Our AI-powered knowledge base combines three powerful technologies—vector embeddings, large language models (LLMs), and prompt engineering. By using vector embeddings, we organize your documents in a way that captures their true meaning, so the system can retrieve exactly what you need, fast. LLMs help the AI go beyond basic keyword searches, delivering smarter, context-aware insights. And with advanced prompt engineering, we fine-tune how the AI responds, making sure it gives you the most accurate, relevant information every time. It’s all about giving you the best possible experience with your data.
Vector Store
We use a vector store to organize your documents by their underlying meaning, not just keywords.
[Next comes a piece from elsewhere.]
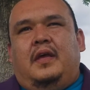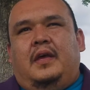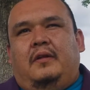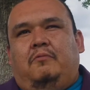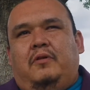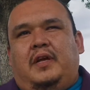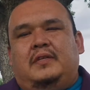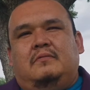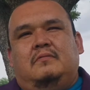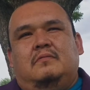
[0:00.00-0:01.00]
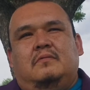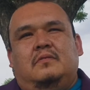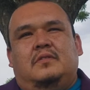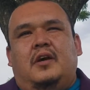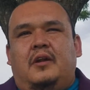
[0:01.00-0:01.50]
And when I
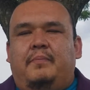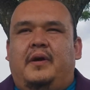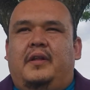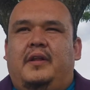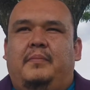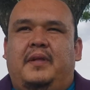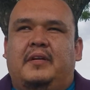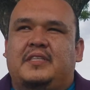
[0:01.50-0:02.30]
thought about it, I'm like,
This helps the AI make connections across different types of data, pulling insights from even the most unrelated documents to give you a complete, accurate picture of your information.
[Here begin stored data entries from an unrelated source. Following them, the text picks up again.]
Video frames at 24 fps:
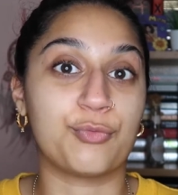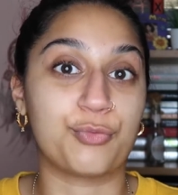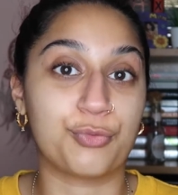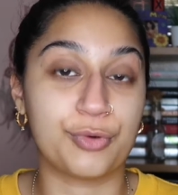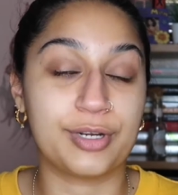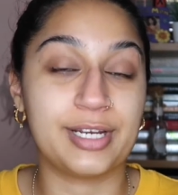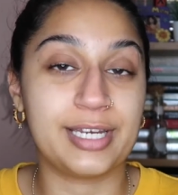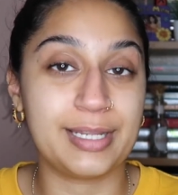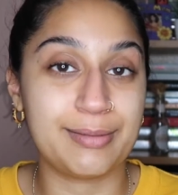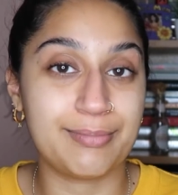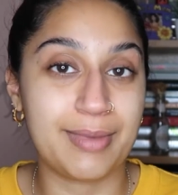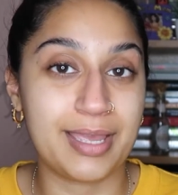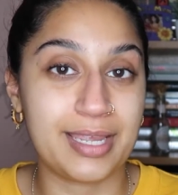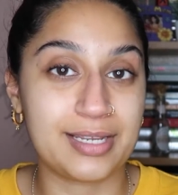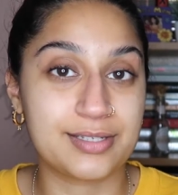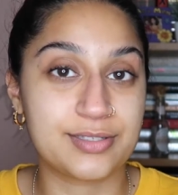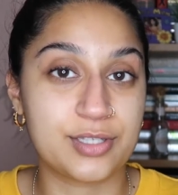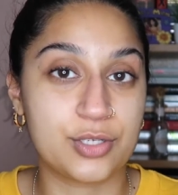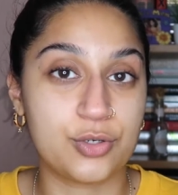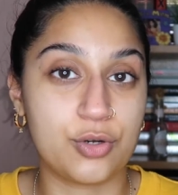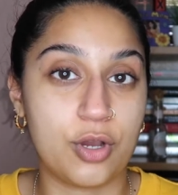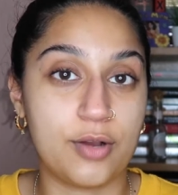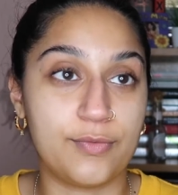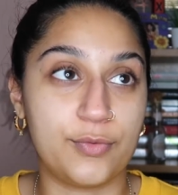really makes
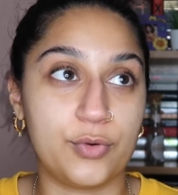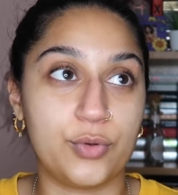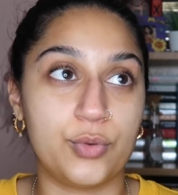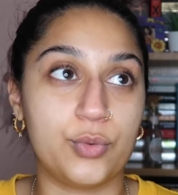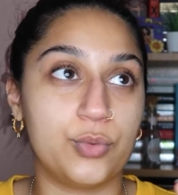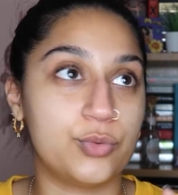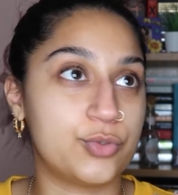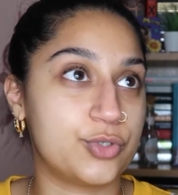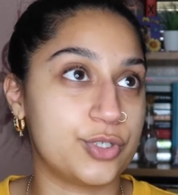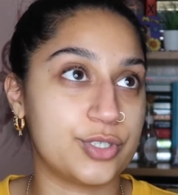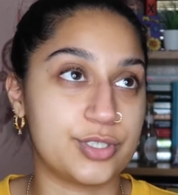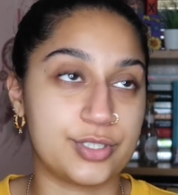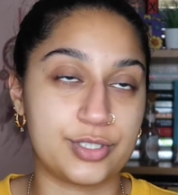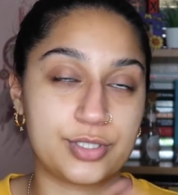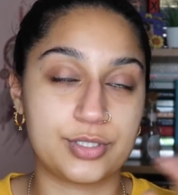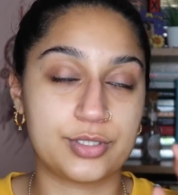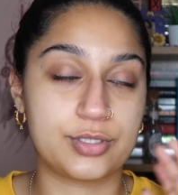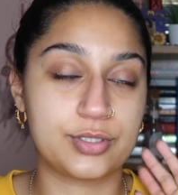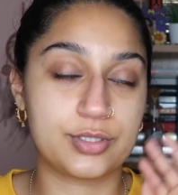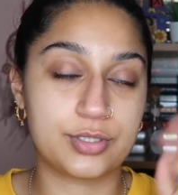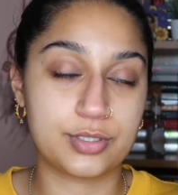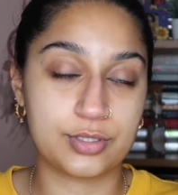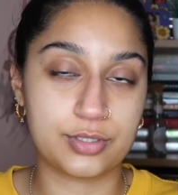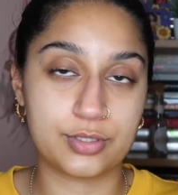the novel
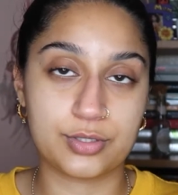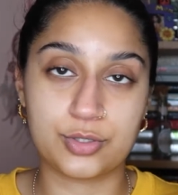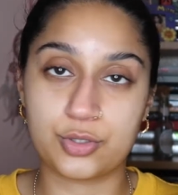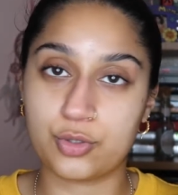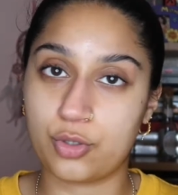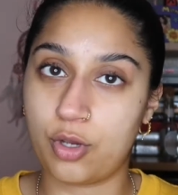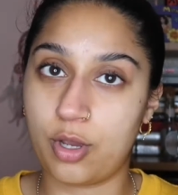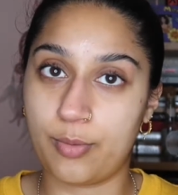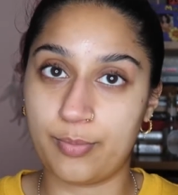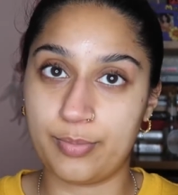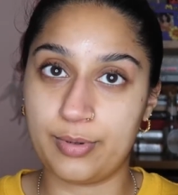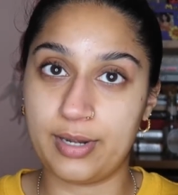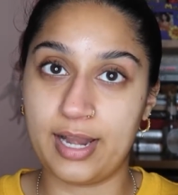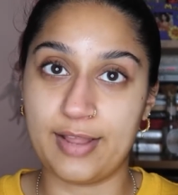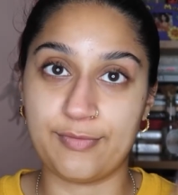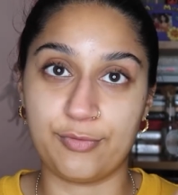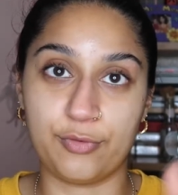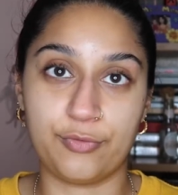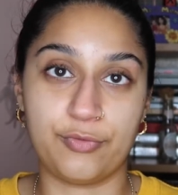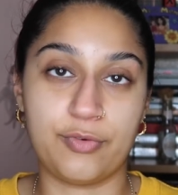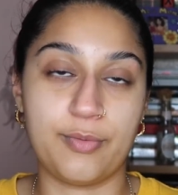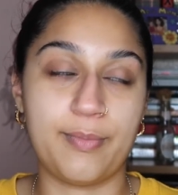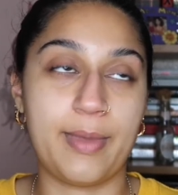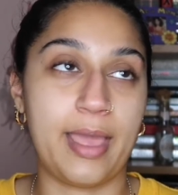just top
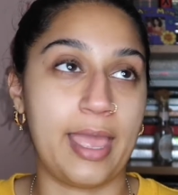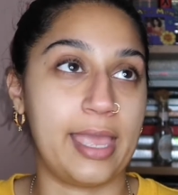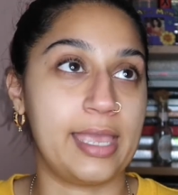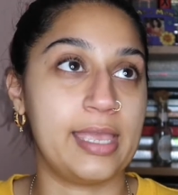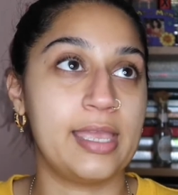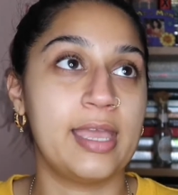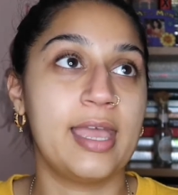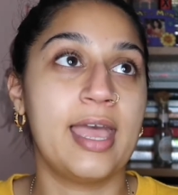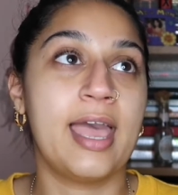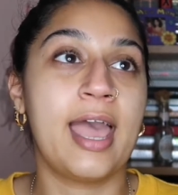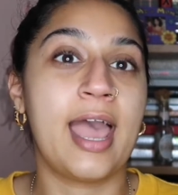level for me,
Rathe that just dumping the data into the store, Tulip’s AI organises the vector into a representation that will make the most sense for your use case.
LLM tuning
We tune large language models (LLMs) to understand your specific data and business needs. This ensures the AI delivers more accurate, context-relevant insights, rather than generic responses. By fine-tuning the LLM, we make sure the knowledge base aligns perfectly with your goals and delivers real value.
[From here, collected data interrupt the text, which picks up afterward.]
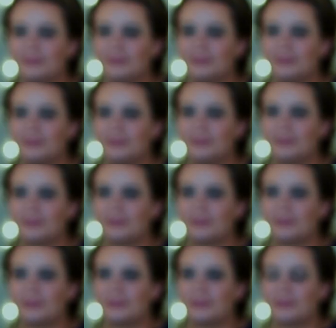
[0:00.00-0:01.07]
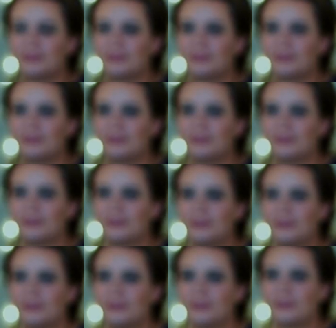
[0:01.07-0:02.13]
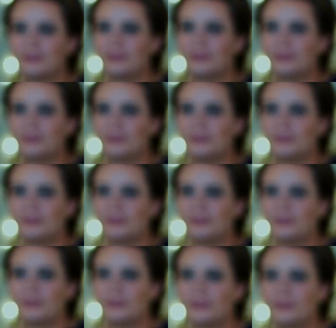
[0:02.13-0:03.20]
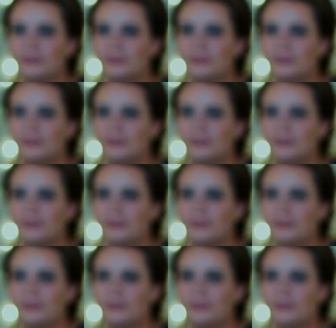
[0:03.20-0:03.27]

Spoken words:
(not speaking)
Most companies just throw something together with LangChain and hope for the best. We’ve adapted our systems to tune the LLM in the best way possible for your needs.
Prompt Engineering
Prompt engineering shouldn’t be a guessing game of random text strings. Tulip AI’s technology uses programmatic machine learning techniques to fine-tune prompts, ensuring they get the best responses from both the LLM and vector store. This approach guarantees accurate, efficient results tailored to your specific data and needs.
The prompts are contnuously monitored and updated to ensure they stay consistent with the data you have available.